My Turn: Critics overlook the strengths of Common Core

Last modified: 2/19/2015 4:20:12 PM
Barely five years old, the Common Core was produced through the joint efforts of the National Governors Association’s Center for Best Practices and the Council of Chief State School Officers. Both groups were concerned that our nation’s young people were arriving at college unprepared to succeed there, were not attending college at all, or were unprepared to enter the workforce. In brief, American kids were falling short of the mark here at home and internationally.

The Governors Association and State School Officers took stock of our educational needs and shortcomings. They concluded that shared core standards would improve the preparation all of our kids receive in school. The Common Core emerged from a lengthy, thorough, open process in which all 50 states participated. The skills our kids need to succeed in college and beyond were identified. Then K-12 standards were created in the form of grade-specific expectations focused on reading and mathematics, with a heavy emphasis on critical thinking and analysis of information. The Common Core is designed like a stairway, leading step by step to the sophisticated skills needed for success in the complex world of today.

For example, one of the reading standards expects a third-grader to “compare and contrast the most important points and key details presented in two texts on the same topic.” A sixth-grader is expected to “trace and evaluate the argument and specific claims in a text, distinguishing claims that are supported by reasons and evidence from claims that are not.” The mathematics standards expect high school seniors to be able to “recognize the purposes of and differences among sample surveys, experiments, and observational studies; explain how randomization relates to each.”

You can read all of the standards for yourself at corestandards.org. They are freely available to the public and to any school district interested in using them to help with its curriculum design. Although the Common Core is optional here in New Hampshire, virtually all school districts in our state have chosen to use these standards or created their own higher ones. Why? Because they provide an excellent framework for a sound curriculum.

The Common Core is not a federally mandated program. It originated with and was developed by the states, not the federal government. It does not require a curriculum with specific content. It does not require any particular form of testing. It is simply a set of guidelines designed to improve educational outcomes, for local school districts to use as they see fit.

Why would we not want our kids to fully develop their capacity to think critically, to analyze an argument, and to construct rational, reasoned arguments of their own?

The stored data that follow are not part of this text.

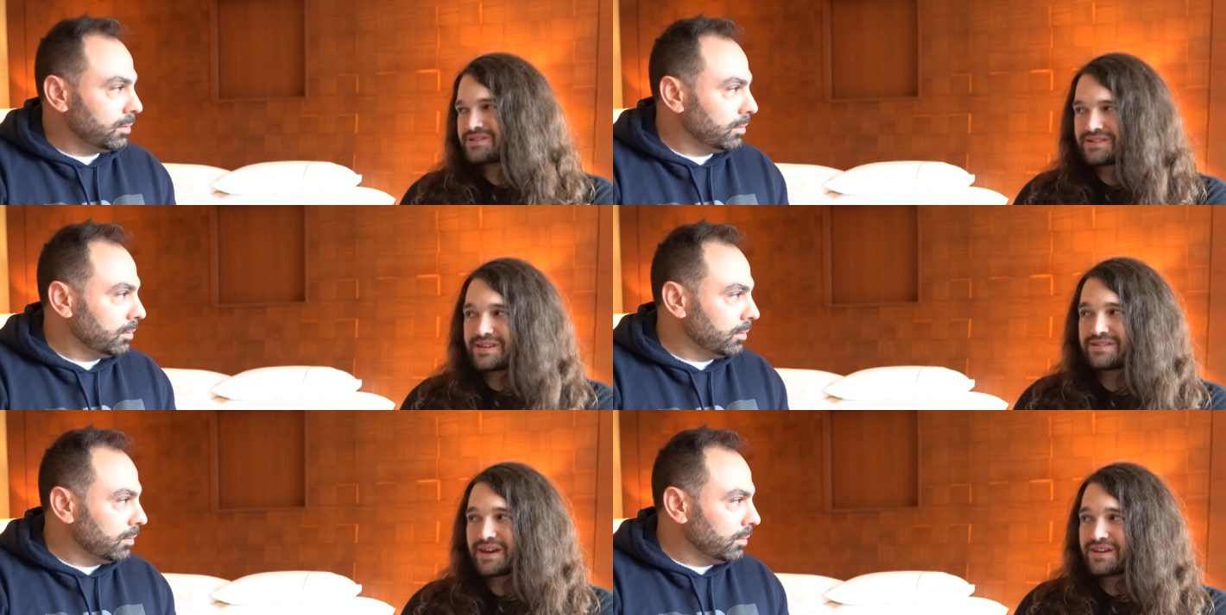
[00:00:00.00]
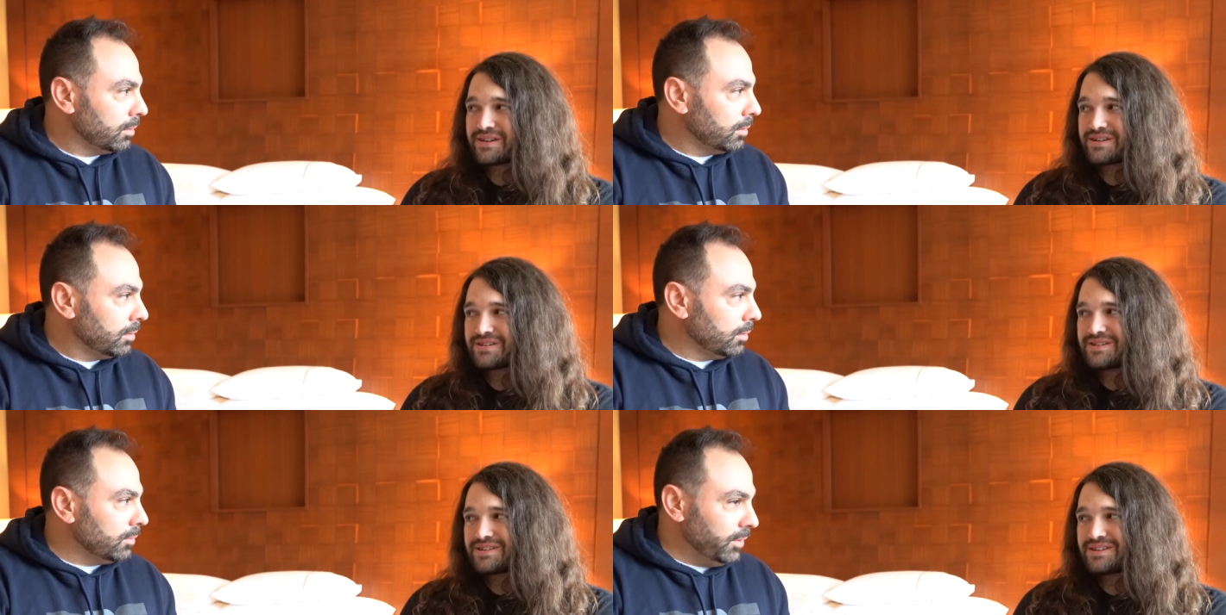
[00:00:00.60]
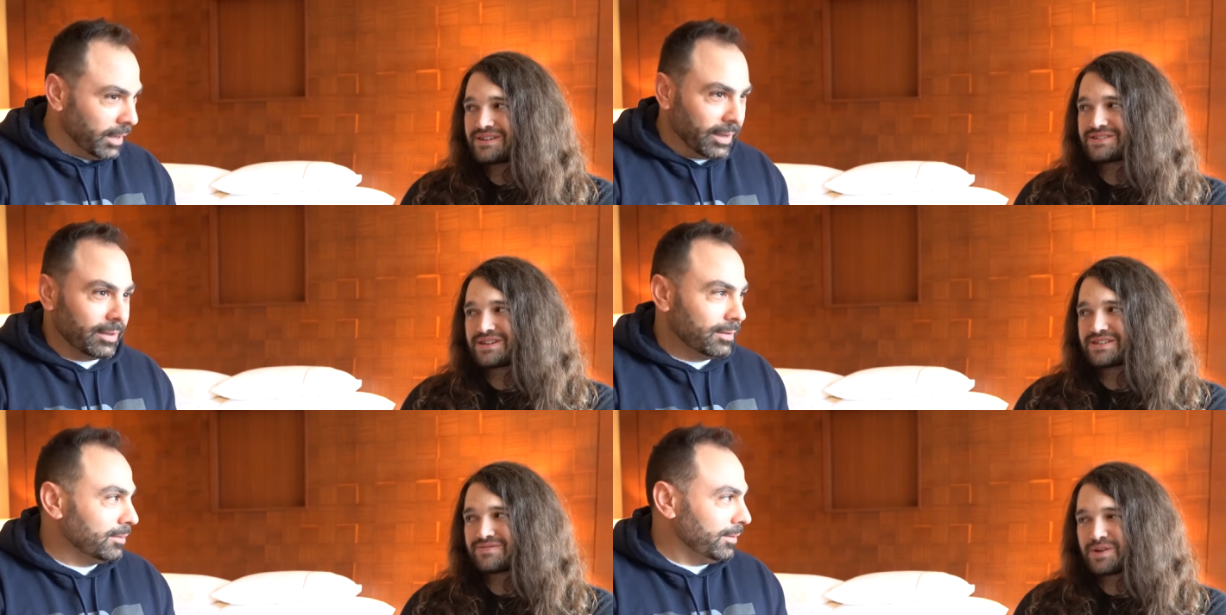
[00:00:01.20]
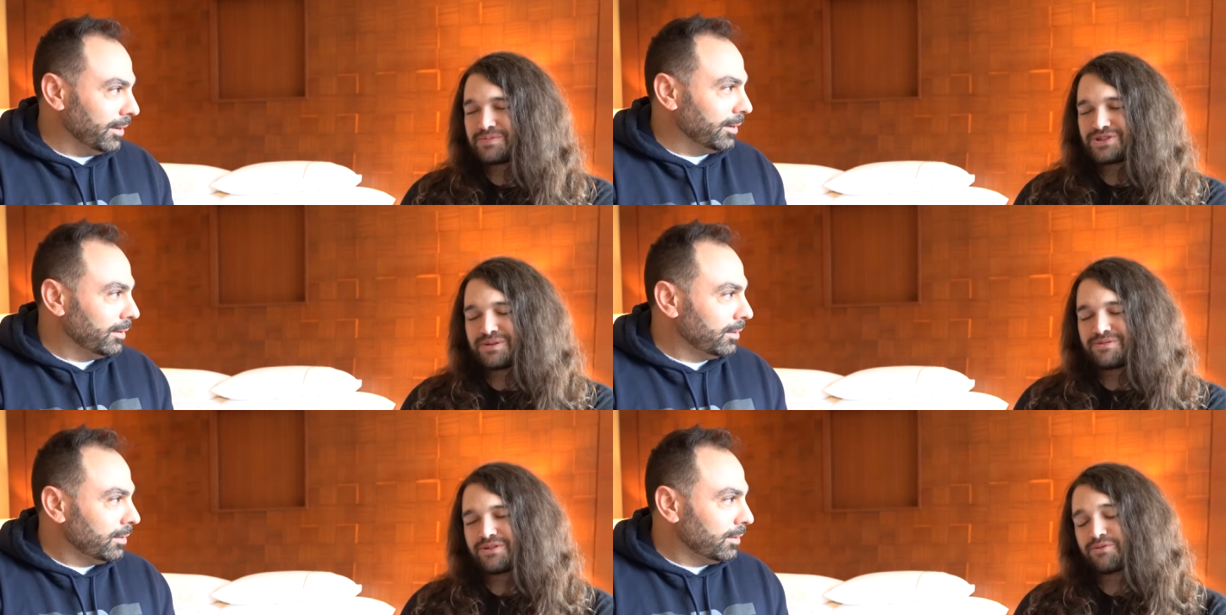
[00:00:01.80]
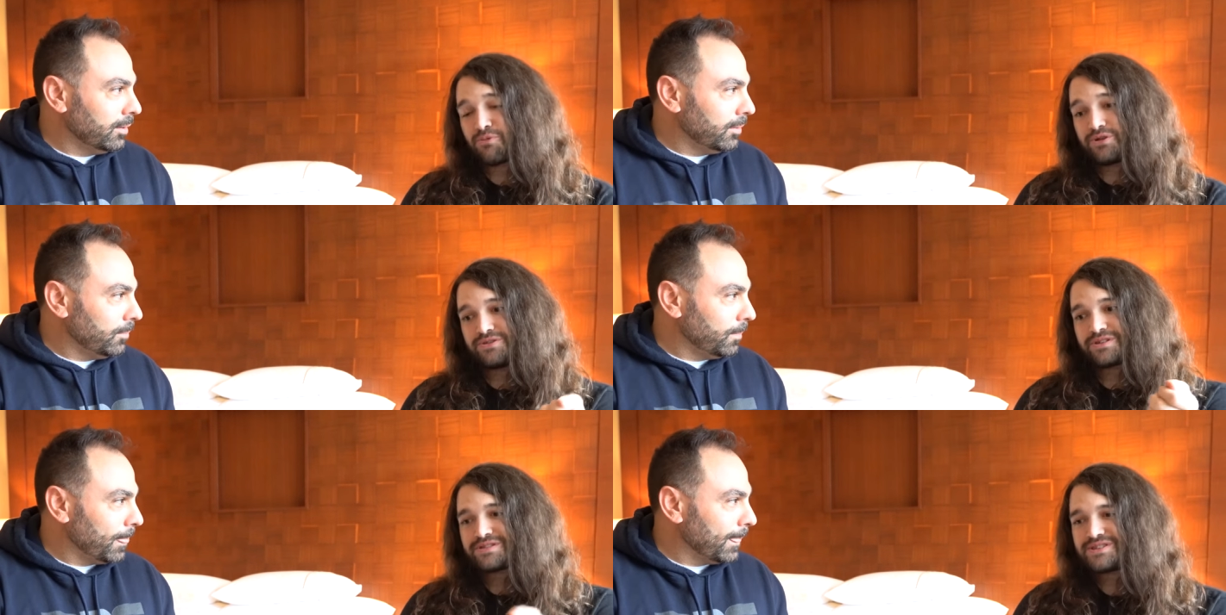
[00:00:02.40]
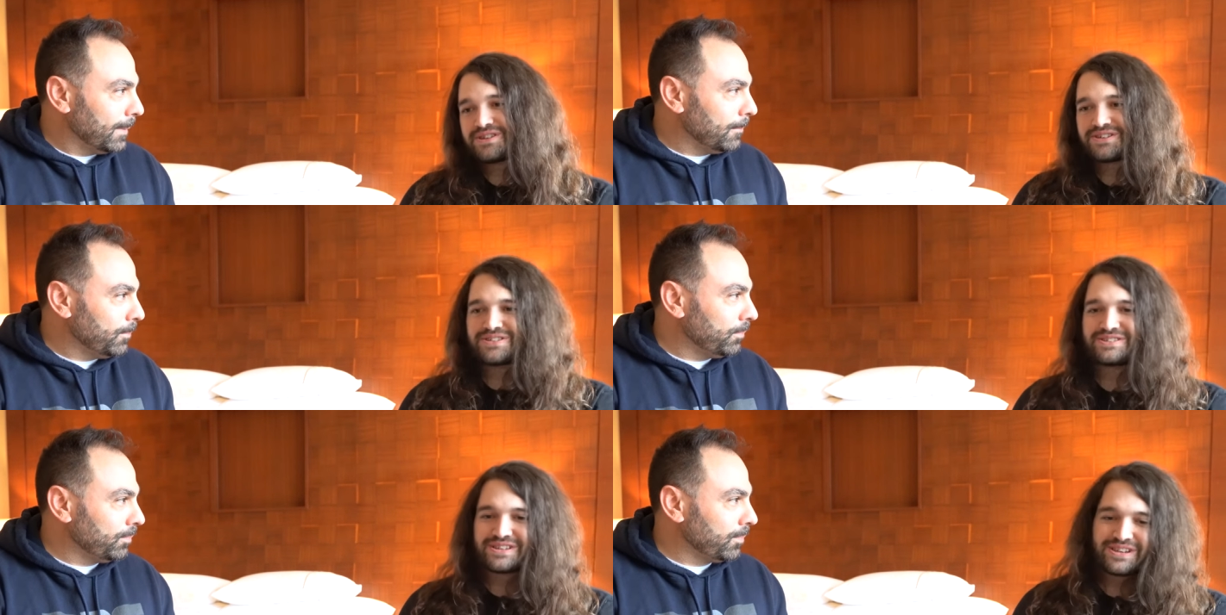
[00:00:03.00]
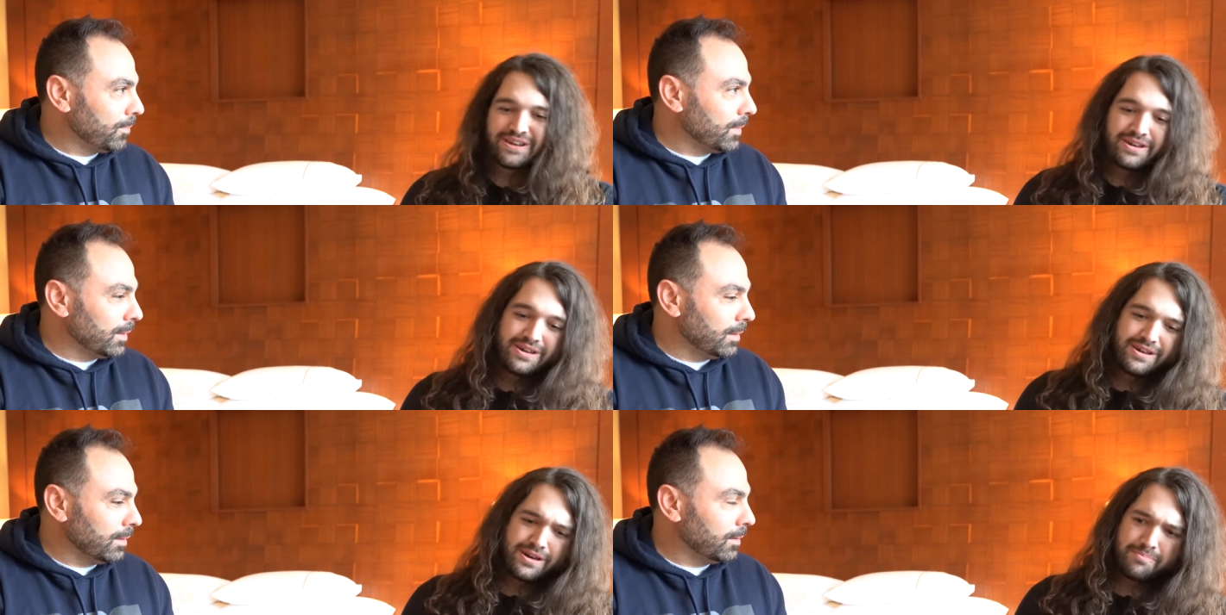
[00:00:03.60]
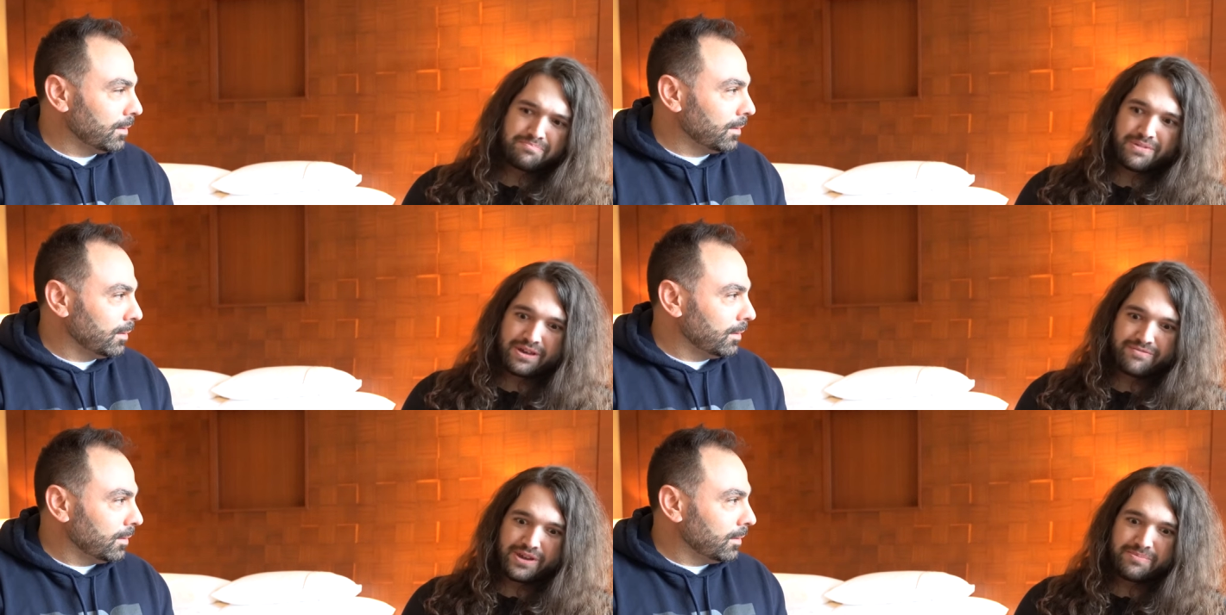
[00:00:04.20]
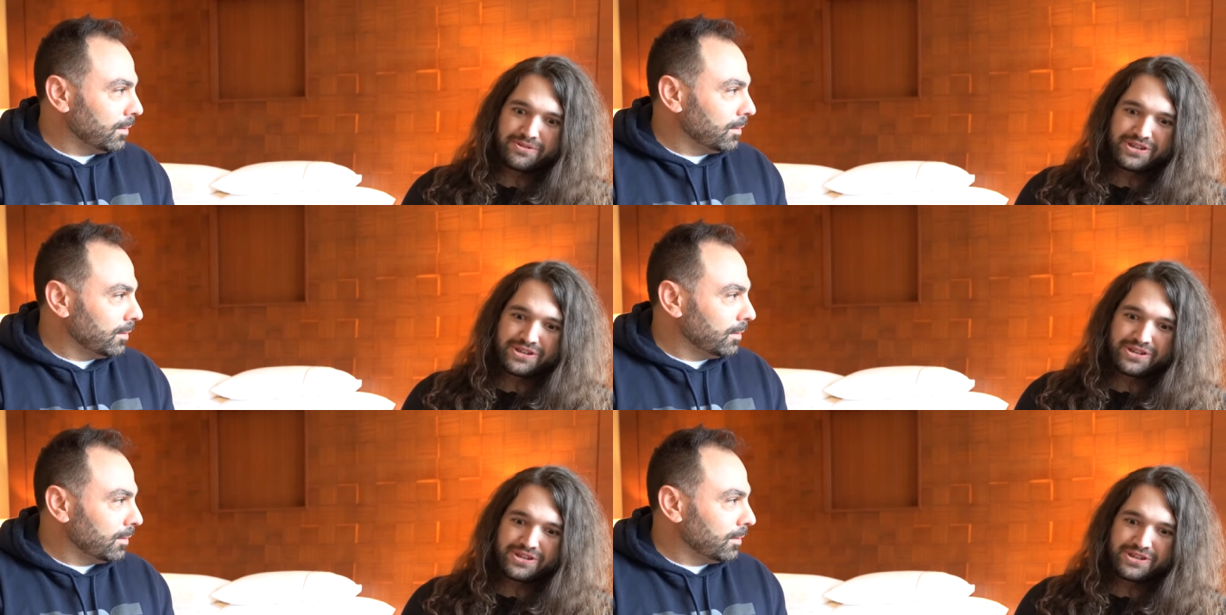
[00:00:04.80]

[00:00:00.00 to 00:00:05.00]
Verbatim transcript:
Speaker 1: like the antenna. Yeah. Think, vapor yeah. chamber. They're like, what do you think this is? And I said, a vapor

Why, in this mathematics-dominant age, would we not want them to become true mathematical thinkers who can understand and manipulate quantitative data?

The Common Core is not a testing program.

The plain fact is that testing will continue to be an issue no matter what standards are chosen, and must be resolved apart from whatever standards are in use. Even if Common Core were to go away, schools that accept federal money would still have to give an annual statewide test to demonstrate that funds were well-spent.

To throw out the Common Core’s valuable “stairway to success” because we don’t like testing or because we don’t like Washington or because of whatever else we don’t like, seems foolish indeed. In fact, it flies in the face of plain old New Hampshire common sense. Our kids deserve better. Every step of the way.



(Claire Von Karls of Sugar Hill and Betsey Phillips of Franconia are members of the Northern Grafton County Women’s Political Group.)